The insurer refused to do so based on an internal policy which required checks to be made to the bank that held the mortgage at the time of the loss. Ultimately, a second settlement check was issued and processed four months after the original check was issued. The insurer then provided notice it would only cover four more months of alternative housing.
Plaintiffs brought suit alleging the insurer violated the bad faith statute by: 1) issuing the settlement check over one year after the fire occurred; 2) delaying reissuing the check for three and a half months “for no valid reason”; 3) filing boilerplate objections to Plaintiff’s discovery to gain an advantage in the litigation; 4) arbitrarily refusing to settle their claims; and 5) breaching fiduciary duties and other state laws. The Court, however, dismissed the claims.

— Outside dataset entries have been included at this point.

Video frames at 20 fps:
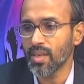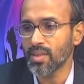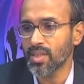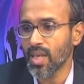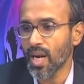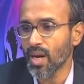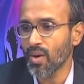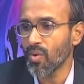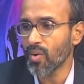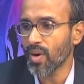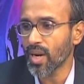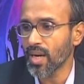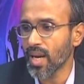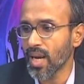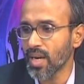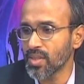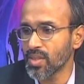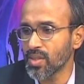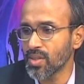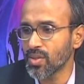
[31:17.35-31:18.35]
stakeholder
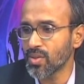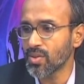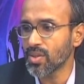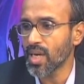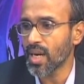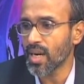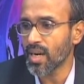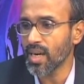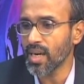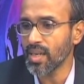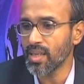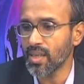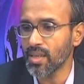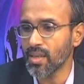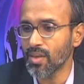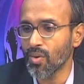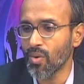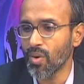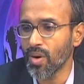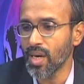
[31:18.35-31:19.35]
analysis to generate
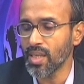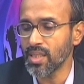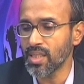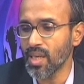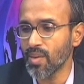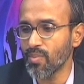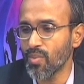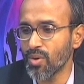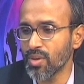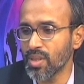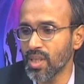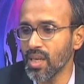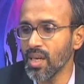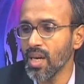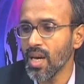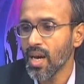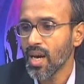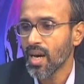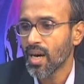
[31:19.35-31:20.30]
knowledge about the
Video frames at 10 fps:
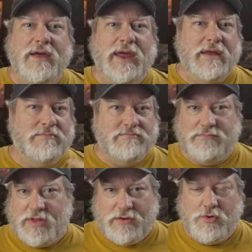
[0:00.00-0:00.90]
in
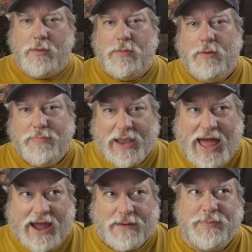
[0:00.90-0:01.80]
the normal
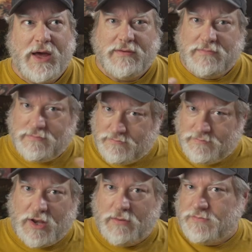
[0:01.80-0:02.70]
black, but,
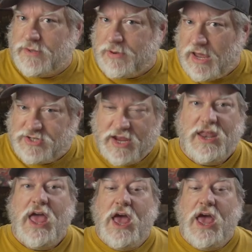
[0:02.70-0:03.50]
you know, supply chain.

Plaintiffs failed to set forth factual information to show that the defendant lacked a reasonable basis for delaying payment of their benefits, and also failed to offer information about the alleged repeated attempts to negotiate with the carrier. They provided no facts to explain why the delay in settlement was arbitrary, or that the investigation was unwarranted or inadequate. Rather, the insureds simply asserted the delay represented bad faith; however, a delay in payments of claims alone cannot constitute bad faith.
Finally, even if the delay was unreasonable, plaintiffs failed to show the insurer knew or disregarded a lack of a reasonable basis.

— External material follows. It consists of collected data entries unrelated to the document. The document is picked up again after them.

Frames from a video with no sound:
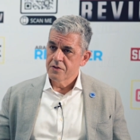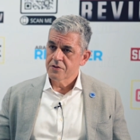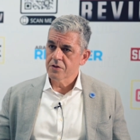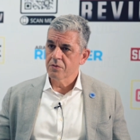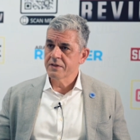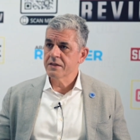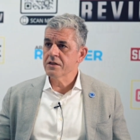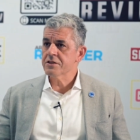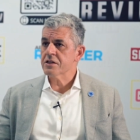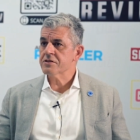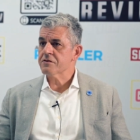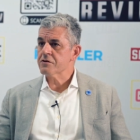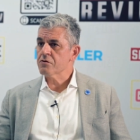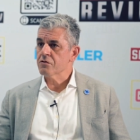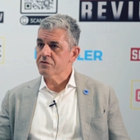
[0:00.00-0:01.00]
So with digital
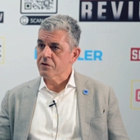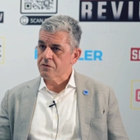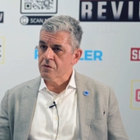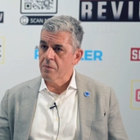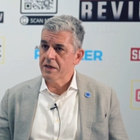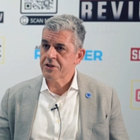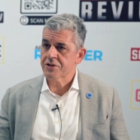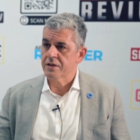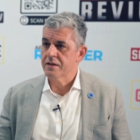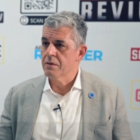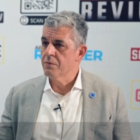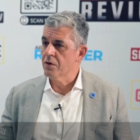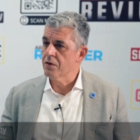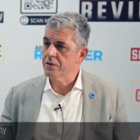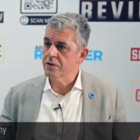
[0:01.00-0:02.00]
transformation,
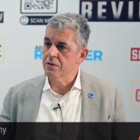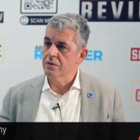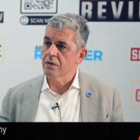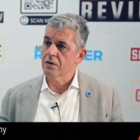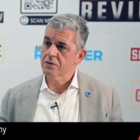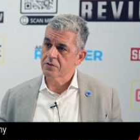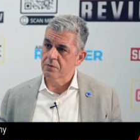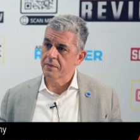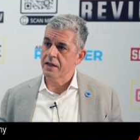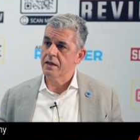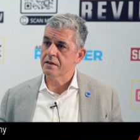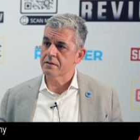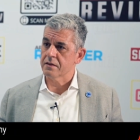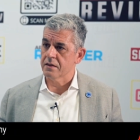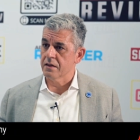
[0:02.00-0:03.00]
the more you
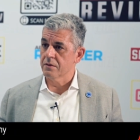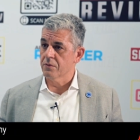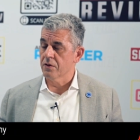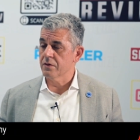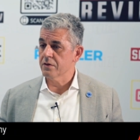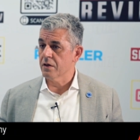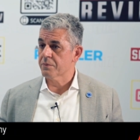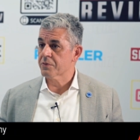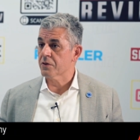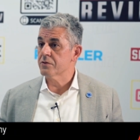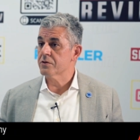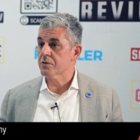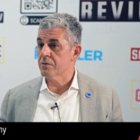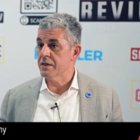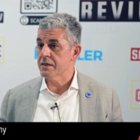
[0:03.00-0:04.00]
automate, uh, the more you're
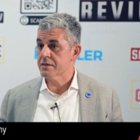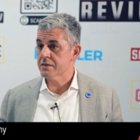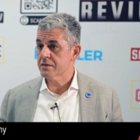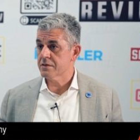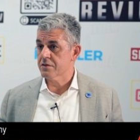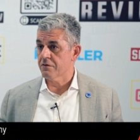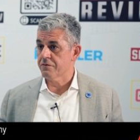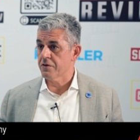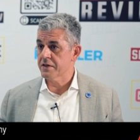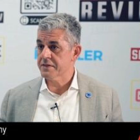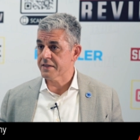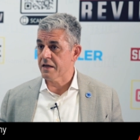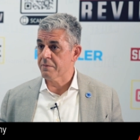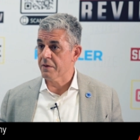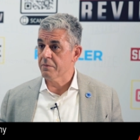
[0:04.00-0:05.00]
prone to risk. So for
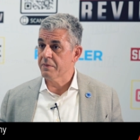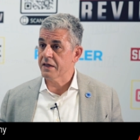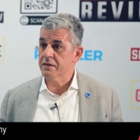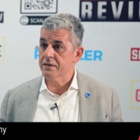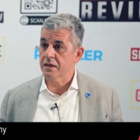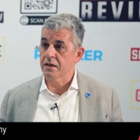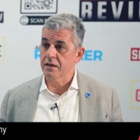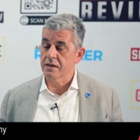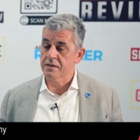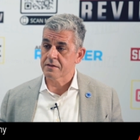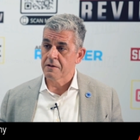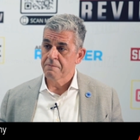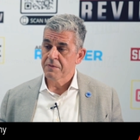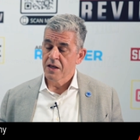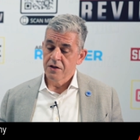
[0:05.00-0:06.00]
example, big deal
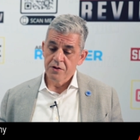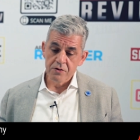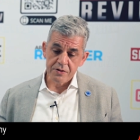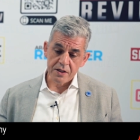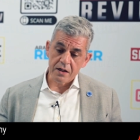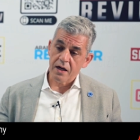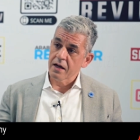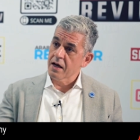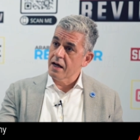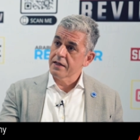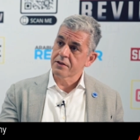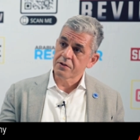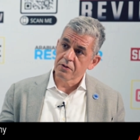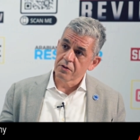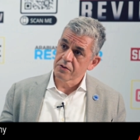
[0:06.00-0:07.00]
is using
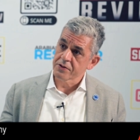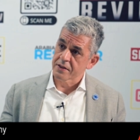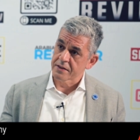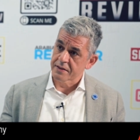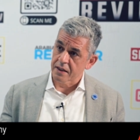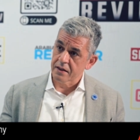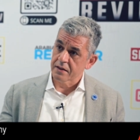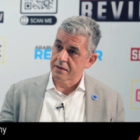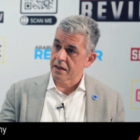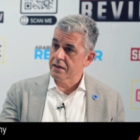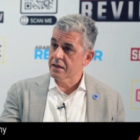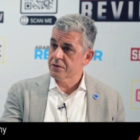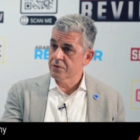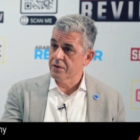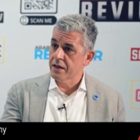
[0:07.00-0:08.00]
AI tools and sending
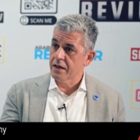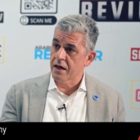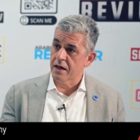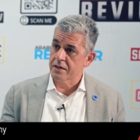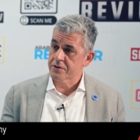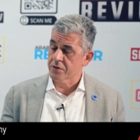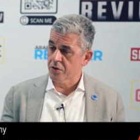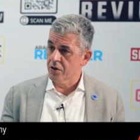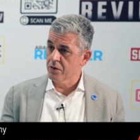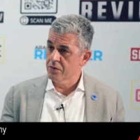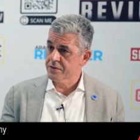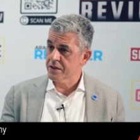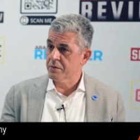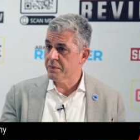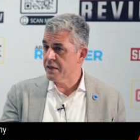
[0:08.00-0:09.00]
data to AI, so you're
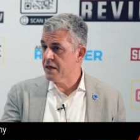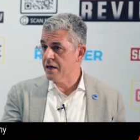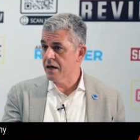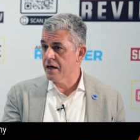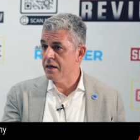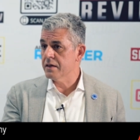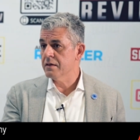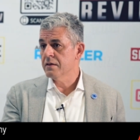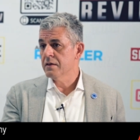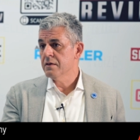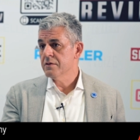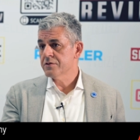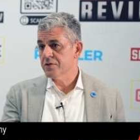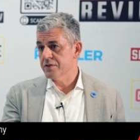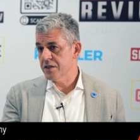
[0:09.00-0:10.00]
losing PII.
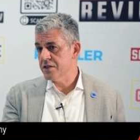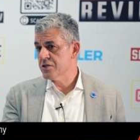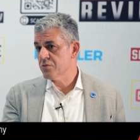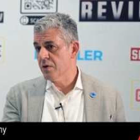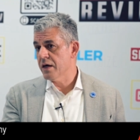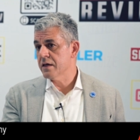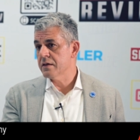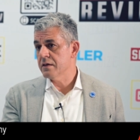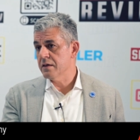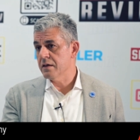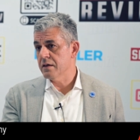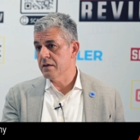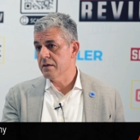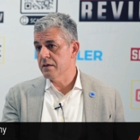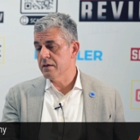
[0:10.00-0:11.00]
So this is one,
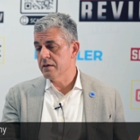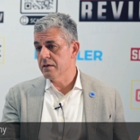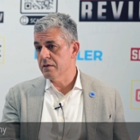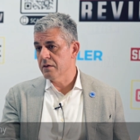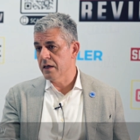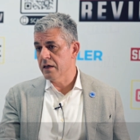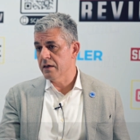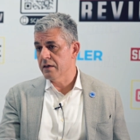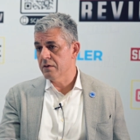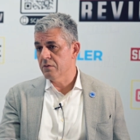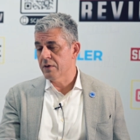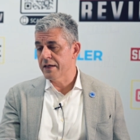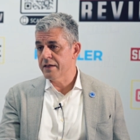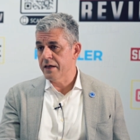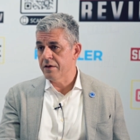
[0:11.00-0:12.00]
uh, uh
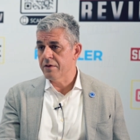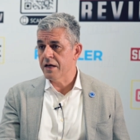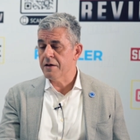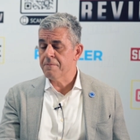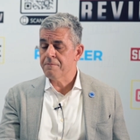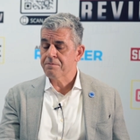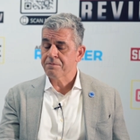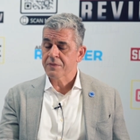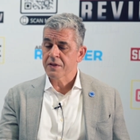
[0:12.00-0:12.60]
one area.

Allegations that the insurer acted in bad faith during the litigation by filing “boilerplate objections to Plaintiff’s discovery … for the purpose of preventing the drafting of a Complaint to get an advantage in this case” did not show bad faith. The court observed that “bad faith may extend to the misconduct of the insurer during the pendency of litigation. …. However, the defendant’s objections to the plaintiff’s request for pre-complaint discovery were not unreasonable.
The plaintiffs’ allegation that these objections were meant to give the defendant an advantage are unsupported and merely conclusory. The court noted: “This is especially true given that the state court judge accepted the defendant’s argument that this request was a ‘fishing expedition’ and was unnecessary for the plaintiffs to file their complaint.”
Further, boilerplate discovery objections do not constitute a basis for an insurance bad faith claim.
In sum, the court found that the insureds’ “threadbare recitals of the elements of a cause of action, supported by mere conclusory statements, do not suffice” to state a valid cause of action. …. [and that the insureds] failed to assert a plausible bad faith claim under Pennsylvania law.”